Residual neurocognitive features of long-term ecstasy users with minimal exposure to other drugs
Version of Record online: 15 FEB 2011
© 2010 The Authors, Addiction © 2010 Society for the Study of Addiction
Volume 106, Issue 4, pages 777–786, April 2011
How to Cite
Halpern, J. H., Sherwood, A. R., Hudson, J. I., Gruber, S., Kozin, D. and Pope Jr, H. G. (2011), Residual neurocognitive features of long-term ecstasy users with minimal exposure to other drugs. Addiction, 106: 777–786. doi: 10.1111/j.1360-0443.2010.03252.x
- Issue online: 3 MAR 2011
- Version of Record online: 15 FEB 2011
- Accepted manuscript online: 26 OCT 2010 03:07AM EST
- Submitted 12 July 2010; initial review completed 31 August 2010; final version accepted 13 October 2010
- Cognitive function;
- substance abuse
Aims In field studies assessing cognitive function in illicit ecstasy users, there are several frequent confounding factors that might plausibly bias the findings toward an overestimate of ecstasy-induced neurocognitive toxicity. We designed an investigation seeking to minimize these possible sources of bias.

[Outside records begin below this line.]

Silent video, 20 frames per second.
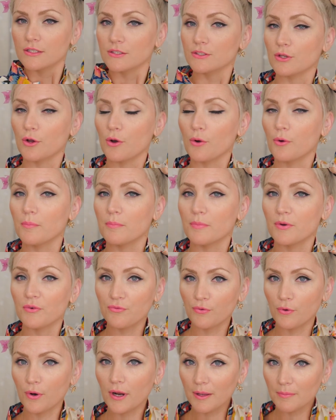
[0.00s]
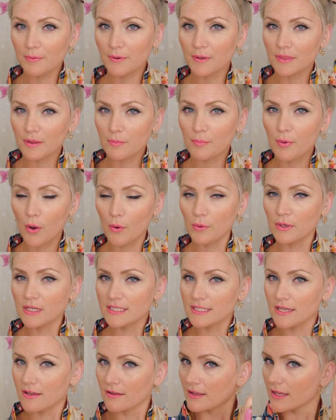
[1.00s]
So before I put the
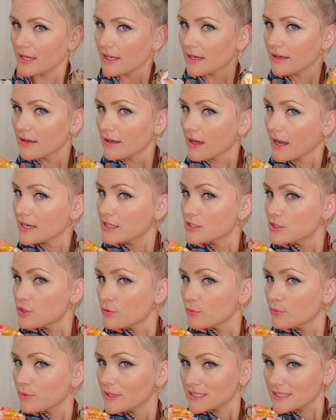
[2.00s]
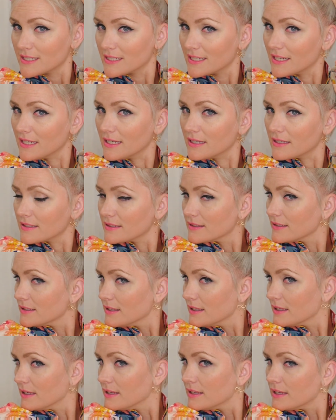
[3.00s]
ponytail in, I twist it.
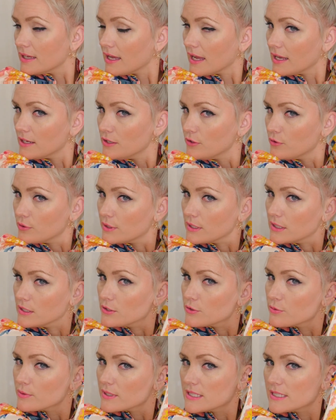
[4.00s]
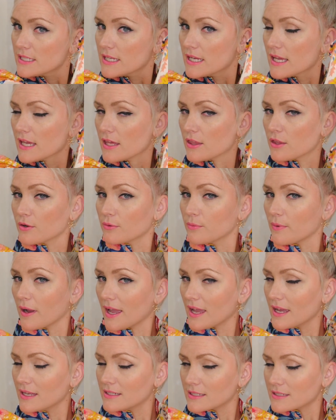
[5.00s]
And you can twist it either
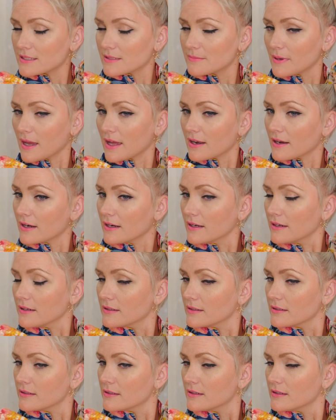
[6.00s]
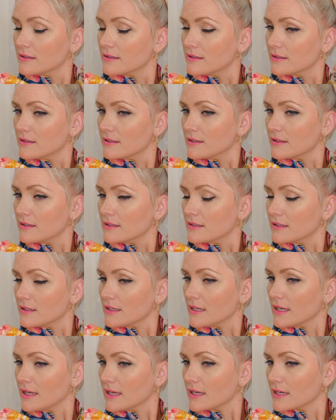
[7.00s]
way, it doesn't matter.
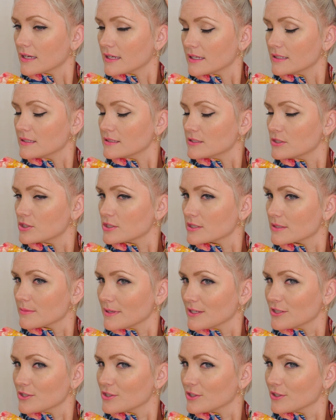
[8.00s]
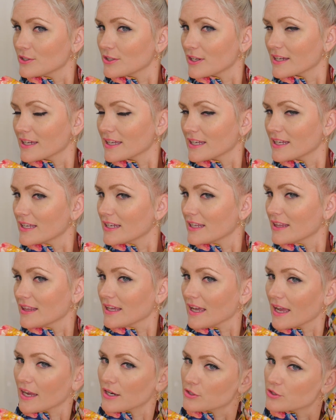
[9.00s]
And just make sure you're not getting
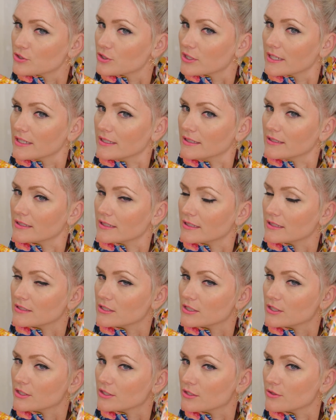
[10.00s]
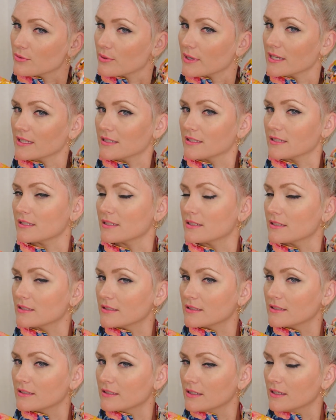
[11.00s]
anything extra into your twist.
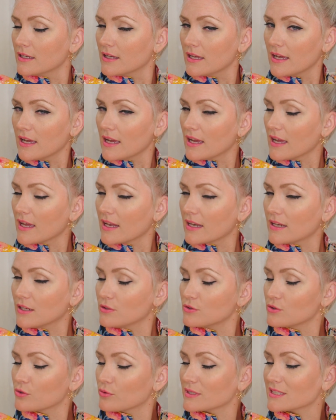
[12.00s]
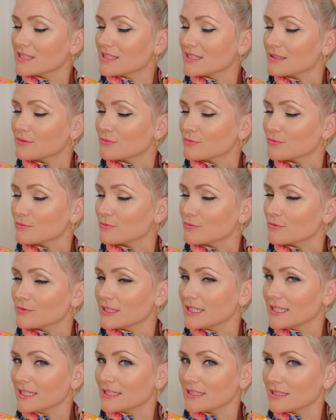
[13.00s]
And twist it
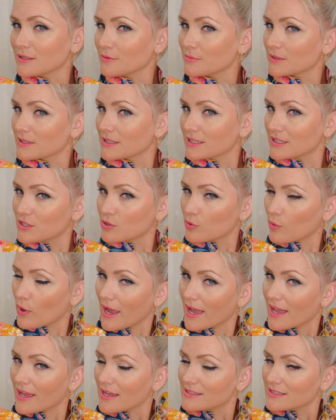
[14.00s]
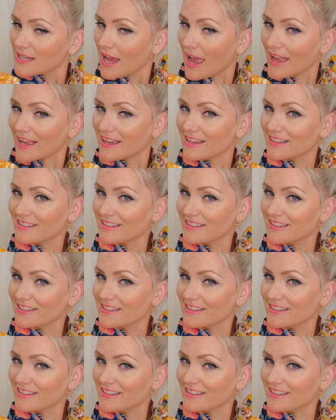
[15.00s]
really, really tight, tight.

Design We compared illicit ecstasy users and non-users while (1) excluding individuals with significant life-time exposure to other illicit drugs or alcohol; (2) requiring that all participants be members of the ‘rave’ subculture; and (3) testing all participants with breath, urine and hair samples at the time of evaluation to exclude possible surreptitious substance use. We compared groups with adjustment for age, gender, race/ethnicity, family-of-origin variables and childhood history of conduct disorder and attention deficit hyperactivity disorder. We provide significance levels without correction for multiple comparisons.
Setting Field study.
Participants Fifty-two illicit ecstasy users and 59 non-users, aged 18–45 years.

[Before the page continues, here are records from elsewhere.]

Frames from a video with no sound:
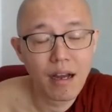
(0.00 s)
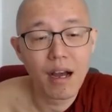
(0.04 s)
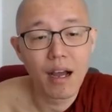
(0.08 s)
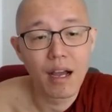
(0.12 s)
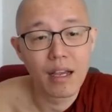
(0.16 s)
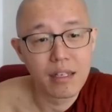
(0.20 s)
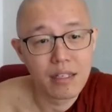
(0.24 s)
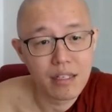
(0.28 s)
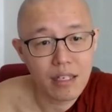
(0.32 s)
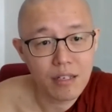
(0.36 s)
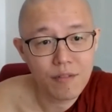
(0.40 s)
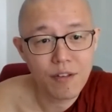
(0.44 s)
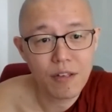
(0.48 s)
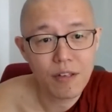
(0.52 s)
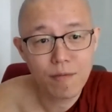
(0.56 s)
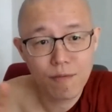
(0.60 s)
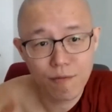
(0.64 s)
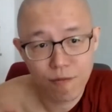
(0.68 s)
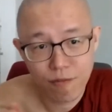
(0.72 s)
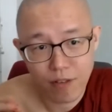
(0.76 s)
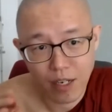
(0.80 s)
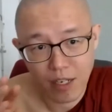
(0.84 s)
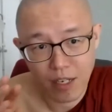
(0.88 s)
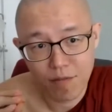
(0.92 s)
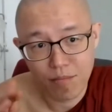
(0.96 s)
I give him
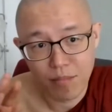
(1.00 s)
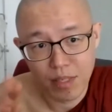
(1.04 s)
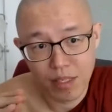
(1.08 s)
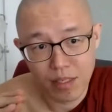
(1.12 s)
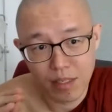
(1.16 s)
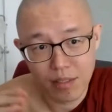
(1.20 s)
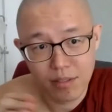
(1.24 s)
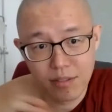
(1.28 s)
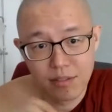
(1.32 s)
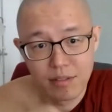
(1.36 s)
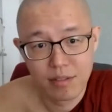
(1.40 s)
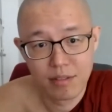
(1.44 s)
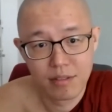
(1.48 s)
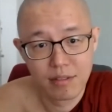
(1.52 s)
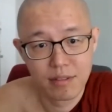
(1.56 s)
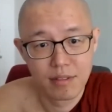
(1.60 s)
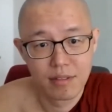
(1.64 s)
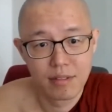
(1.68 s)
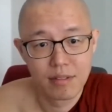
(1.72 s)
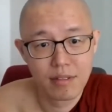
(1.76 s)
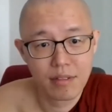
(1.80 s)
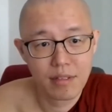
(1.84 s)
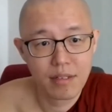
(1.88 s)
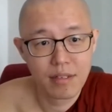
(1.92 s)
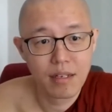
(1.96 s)
5 minutes.
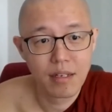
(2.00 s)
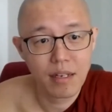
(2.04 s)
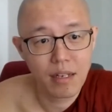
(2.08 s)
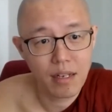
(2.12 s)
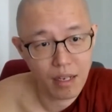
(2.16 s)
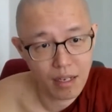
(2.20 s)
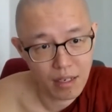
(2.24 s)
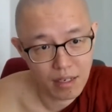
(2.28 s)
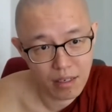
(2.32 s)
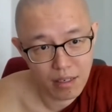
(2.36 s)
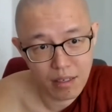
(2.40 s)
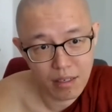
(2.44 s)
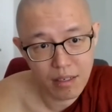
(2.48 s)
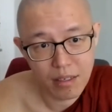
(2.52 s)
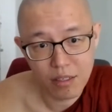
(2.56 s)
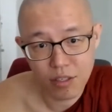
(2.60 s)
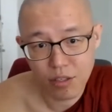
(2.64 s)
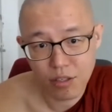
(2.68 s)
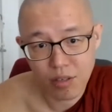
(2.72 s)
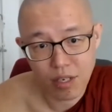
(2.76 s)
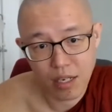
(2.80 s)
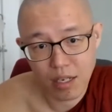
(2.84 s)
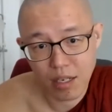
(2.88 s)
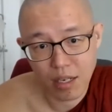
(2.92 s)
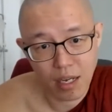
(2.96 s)

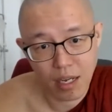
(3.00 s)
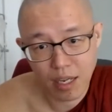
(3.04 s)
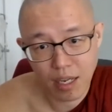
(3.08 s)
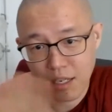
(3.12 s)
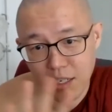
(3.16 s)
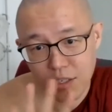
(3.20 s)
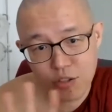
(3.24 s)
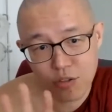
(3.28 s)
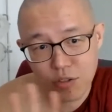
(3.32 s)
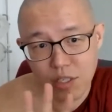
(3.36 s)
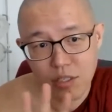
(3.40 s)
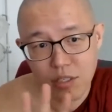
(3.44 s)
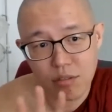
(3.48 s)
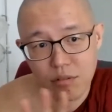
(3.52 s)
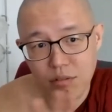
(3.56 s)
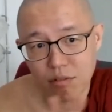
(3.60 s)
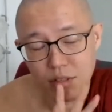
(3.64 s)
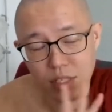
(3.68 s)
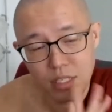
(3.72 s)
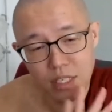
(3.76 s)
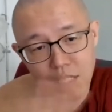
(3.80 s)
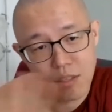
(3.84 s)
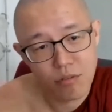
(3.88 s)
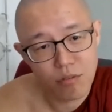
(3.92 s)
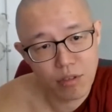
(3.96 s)
I assure you,
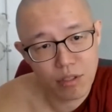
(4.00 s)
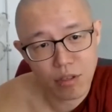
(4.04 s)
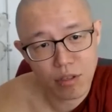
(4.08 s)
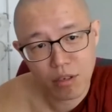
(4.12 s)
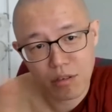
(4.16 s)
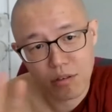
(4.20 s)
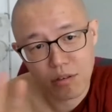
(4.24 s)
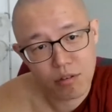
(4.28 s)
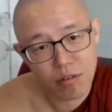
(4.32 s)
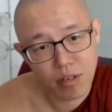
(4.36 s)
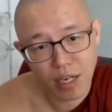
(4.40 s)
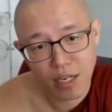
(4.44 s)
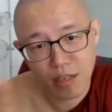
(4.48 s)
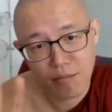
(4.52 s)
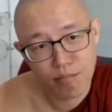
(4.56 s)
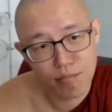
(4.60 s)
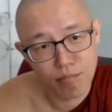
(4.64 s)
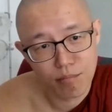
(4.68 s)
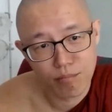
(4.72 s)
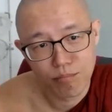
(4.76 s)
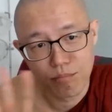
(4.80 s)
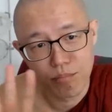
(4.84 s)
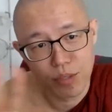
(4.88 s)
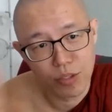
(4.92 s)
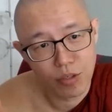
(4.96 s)
he will not cry
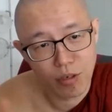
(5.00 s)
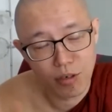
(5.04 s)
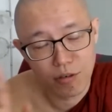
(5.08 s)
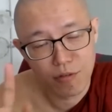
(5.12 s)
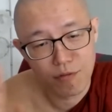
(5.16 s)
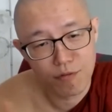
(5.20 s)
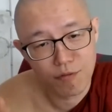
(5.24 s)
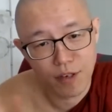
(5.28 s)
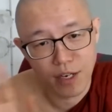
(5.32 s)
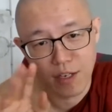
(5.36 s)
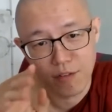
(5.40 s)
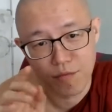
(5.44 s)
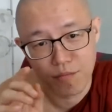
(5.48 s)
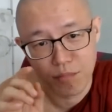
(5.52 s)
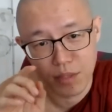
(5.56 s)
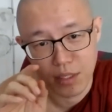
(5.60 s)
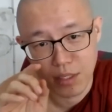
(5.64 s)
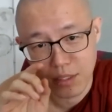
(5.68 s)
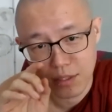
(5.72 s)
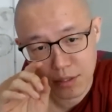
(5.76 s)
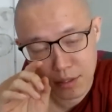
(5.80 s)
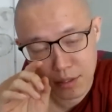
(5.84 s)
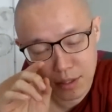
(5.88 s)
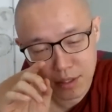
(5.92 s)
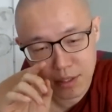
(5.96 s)
beyond 5
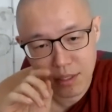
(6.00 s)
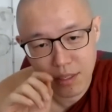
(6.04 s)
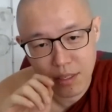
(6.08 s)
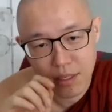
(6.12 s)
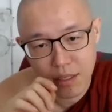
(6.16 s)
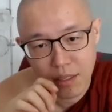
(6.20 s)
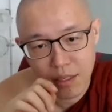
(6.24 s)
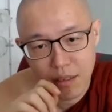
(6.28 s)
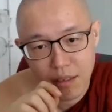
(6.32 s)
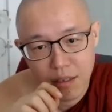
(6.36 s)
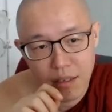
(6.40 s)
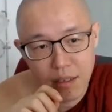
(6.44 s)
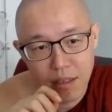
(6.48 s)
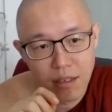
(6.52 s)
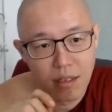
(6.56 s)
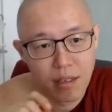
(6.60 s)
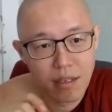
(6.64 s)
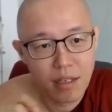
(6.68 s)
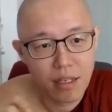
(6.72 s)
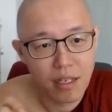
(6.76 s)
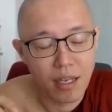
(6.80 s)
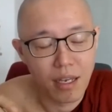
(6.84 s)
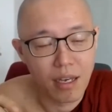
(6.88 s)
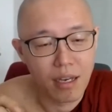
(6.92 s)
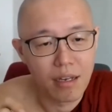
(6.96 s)
minutes.
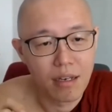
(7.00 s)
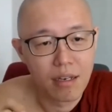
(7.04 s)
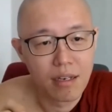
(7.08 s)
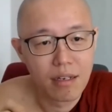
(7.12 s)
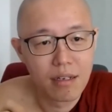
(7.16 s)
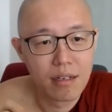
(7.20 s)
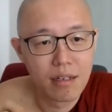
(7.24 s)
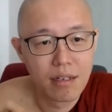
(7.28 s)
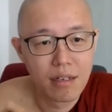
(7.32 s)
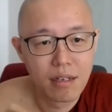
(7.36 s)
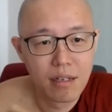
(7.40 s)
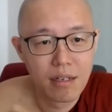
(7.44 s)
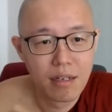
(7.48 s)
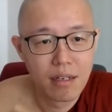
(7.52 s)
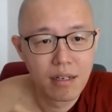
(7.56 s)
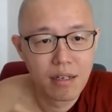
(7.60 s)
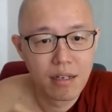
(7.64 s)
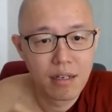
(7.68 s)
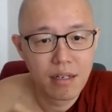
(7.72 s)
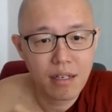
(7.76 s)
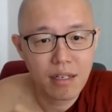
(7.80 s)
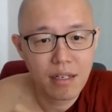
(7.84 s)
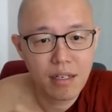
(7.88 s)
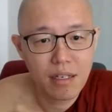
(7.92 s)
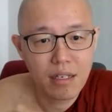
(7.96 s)
Yeah.
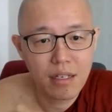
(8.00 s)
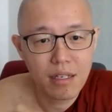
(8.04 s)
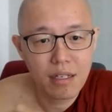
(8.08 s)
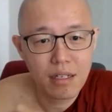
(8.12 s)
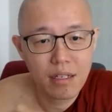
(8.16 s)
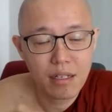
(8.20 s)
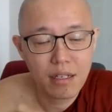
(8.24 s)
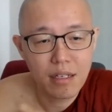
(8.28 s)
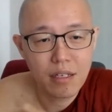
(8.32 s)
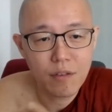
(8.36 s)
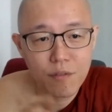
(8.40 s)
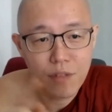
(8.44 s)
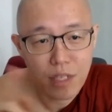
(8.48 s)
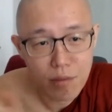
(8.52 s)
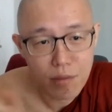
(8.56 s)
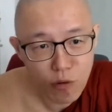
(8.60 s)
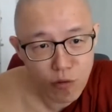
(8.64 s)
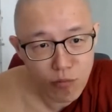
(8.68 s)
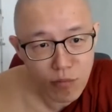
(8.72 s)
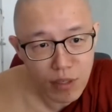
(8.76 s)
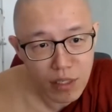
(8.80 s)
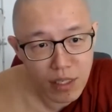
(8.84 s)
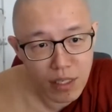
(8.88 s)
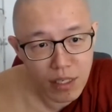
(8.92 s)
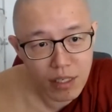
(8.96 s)
If the
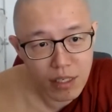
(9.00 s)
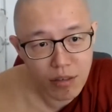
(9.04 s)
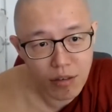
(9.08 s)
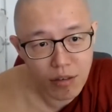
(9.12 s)
moment he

Measurements Battery of 15 neuropsychological tests tapping a range of cognitive functions.
Findings We found little evidence of decreased cognitive performance in ecstasy users, save for poorer strategic self-regulation, possibly reflecting increased impulsivity. However, this finding might have reflected a pre-morbid attribute of ecstasy users, rather than a residual neurotoxic effect of the drug.
Conclusions In a study designed to minimize limitations found in many prior investigations, we failed to demonstrate marked residual cognitive effects in ecstasy users. This finding contrasts with many previous findings—including our own—and emphasizes the need for continued caution in interpreting field studies of cognitive function in illicit ecstasy users.